Which was doubly surprising about Corinne’s departure, though she used the show’s elaborate farewell ritual to contradict The BachelorCorinne’s Dynamic Stasis: As Nick and, by extension, Bachelor Nation broke up with Nick, Corinne proved that, against all odds, she had grown up. Like a person! Something like! (I would use another Bachelorism here, but of course, for this sort of thing, there is none.)

the BachelorThe traditional exit scene of the woman, crying alone in a limousine, usually involves the contestant crying her goodbyes, wiping away mascara tears, and discussing how much she wants—really, how much she wants. ready she is–to “find love.” Not so Corinne. The woman who had spent the season defying the show’s long-established norms had one more trick up her faux fur-clad sleeve. Corinne, crying alone in a limo, told the show’s unseen cameras not how sad she was, but how changed she was. The season’s villain, the living, breathing, code, punchline, and conspiracy theory used his final moments inside the Bachelor spotlight to talk about what she had taken away from her experience on the show. He used them to talk not about The Journey, but about his own.

It went like this: Nick didn’t say Corinne’s name at the Rose Ceremony in New York City. He walked her to the limo. “I’m sorry,” he told her as they hugged. “I’m sorry if I ever did something to upset you.”

He replied: “You never did! Listen, you never did anything wrong. Ever. You have nothing to regret. You have nothing to guess. Look at me, nothing. It is not a thing. You need to know that. OK?”

Corinne got into the limo. She began the traditional farewell ritual. She cried, as the plaintive piano notes surrounded her. “Saying goodbye to Nick,” she told the camera, “it’s like, I feel like my heart is like, literally like, it’s never going to be mended. I just want to feel loved, the way it’s supposed to be, like the normal way.”

It was all standard trouble. Bachelor things, until the summoning of “the normal way”… until things, as often happens when Corinne is involved, took a turn. “I’m trying to, you know, say things that men think are appropriate,” she said, her tears giving way to a slow smile. “And you know what? In the made. I’m done trying to show my guys how much I adore them and love them and care about them and support them. Yo need that! So what if someone feels that way about me? They can come and tell me. And they can bring a ring to go with it.”

Was she… a feminist? A bit? She, too, was reflected in Corinne’s trademark self-absorption and materialism, yes, and the likely result of liberal editing, with that quick switch from crying to smiling, but still. Corinne, with this, I was rejecting the things of all those cosmos stories that offer advice on How to please your man—and the stuff, for that matter, of a culture that tends to assume that women, and only women, should do the work of making sure men feel supported, appreciated, and indeed “adored.” Corinne had spent her season of The Bachelor Myopically, even maniacally, she focused on Nick. she had been in Bachelorthat, There for Nick and There for the right reasons and Not there to make friends. And in the end, if the goal is to be the woman Nick “kneels” before, it had all failed.

Corinne took all of that and then did something that is weird and almost rebellious inside.
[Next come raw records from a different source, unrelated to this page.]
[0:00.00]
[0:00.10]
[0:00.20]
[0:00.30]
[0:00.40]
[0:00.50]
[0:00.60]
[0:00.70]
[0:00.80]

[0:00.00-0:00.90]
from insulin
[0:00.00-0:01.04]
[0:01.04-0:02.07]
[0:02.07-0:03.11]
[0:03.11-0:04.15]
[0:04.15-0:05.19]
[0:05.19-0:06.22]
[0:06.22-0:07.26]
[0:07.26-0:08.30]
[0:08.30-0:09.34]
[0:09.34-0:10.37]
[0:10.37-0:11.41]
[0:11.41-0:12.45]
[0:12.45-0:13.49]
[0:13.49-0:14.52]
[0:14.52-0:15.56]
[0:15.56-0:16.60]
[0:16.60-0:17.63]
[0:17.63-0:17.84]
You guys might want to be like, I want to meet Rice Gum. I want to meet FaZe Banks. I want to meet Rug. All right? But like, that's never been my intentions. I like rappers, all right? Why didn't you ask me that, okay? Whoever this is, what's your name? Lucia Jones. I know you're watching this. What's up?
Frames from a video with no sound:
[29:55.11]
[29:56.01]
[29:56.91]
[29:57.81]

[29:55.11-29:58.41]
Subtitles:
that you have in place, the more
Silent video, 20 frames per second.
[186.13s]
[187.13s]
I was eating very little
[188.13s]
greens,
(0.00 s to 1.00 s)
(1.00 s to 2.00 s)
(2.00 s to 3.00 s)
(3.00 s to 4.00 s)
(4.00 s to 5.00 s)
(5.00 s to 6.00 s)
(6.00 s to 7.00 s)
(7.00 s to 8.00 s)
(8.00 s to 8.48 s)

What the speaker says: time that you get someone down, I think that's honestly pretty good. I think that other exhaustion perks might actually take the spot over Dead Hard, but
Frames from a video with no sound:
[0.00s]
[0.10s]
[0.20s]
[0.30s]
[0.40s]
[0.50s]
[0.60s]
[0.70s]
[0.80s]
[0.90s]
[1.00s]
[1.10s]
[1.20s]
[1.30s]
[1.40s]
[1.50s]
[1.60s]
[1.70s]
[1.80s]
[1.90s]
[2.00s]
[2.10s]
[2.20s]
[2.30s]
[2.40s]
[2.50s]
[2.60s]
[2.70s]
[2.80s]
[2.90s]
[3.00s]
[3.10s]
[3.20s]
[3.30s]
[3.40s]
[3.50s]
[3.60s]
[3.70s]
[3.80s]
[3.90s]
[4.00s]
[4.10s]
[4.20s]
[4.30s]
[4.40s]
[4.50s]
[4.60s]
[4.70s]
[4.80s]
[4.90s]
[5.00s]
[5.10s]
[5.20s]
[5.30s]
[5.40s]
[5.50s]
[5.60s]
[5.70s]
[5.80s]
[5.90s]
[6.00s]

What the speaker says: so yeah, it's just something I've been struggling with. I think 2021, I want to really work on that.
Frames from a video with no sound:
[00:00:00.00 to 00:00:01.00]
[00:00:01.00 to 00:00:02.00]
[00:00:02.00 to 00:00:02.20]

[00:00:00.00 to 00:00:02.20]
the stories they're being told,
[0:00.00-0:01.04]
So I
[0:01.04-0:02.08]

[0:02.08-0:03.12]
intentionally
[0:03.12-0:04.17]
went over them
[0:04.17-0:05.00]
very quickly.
The BachelorThe diaphanous confines: He learned a lesson. She took the show’s truths about the couple and turned them into other clichés: Corinne, she suggested she, from now on, she’s going to focus on herself and do it for herself. Corinne loves Corinne. she wants Make Corinne Great Again. “I’m going to be myself,” Corinne told the show’s invisible camera, as the invisible piano interrupted her. “And whatever happens, will happen. But I will never kiss a man again in my whole life.”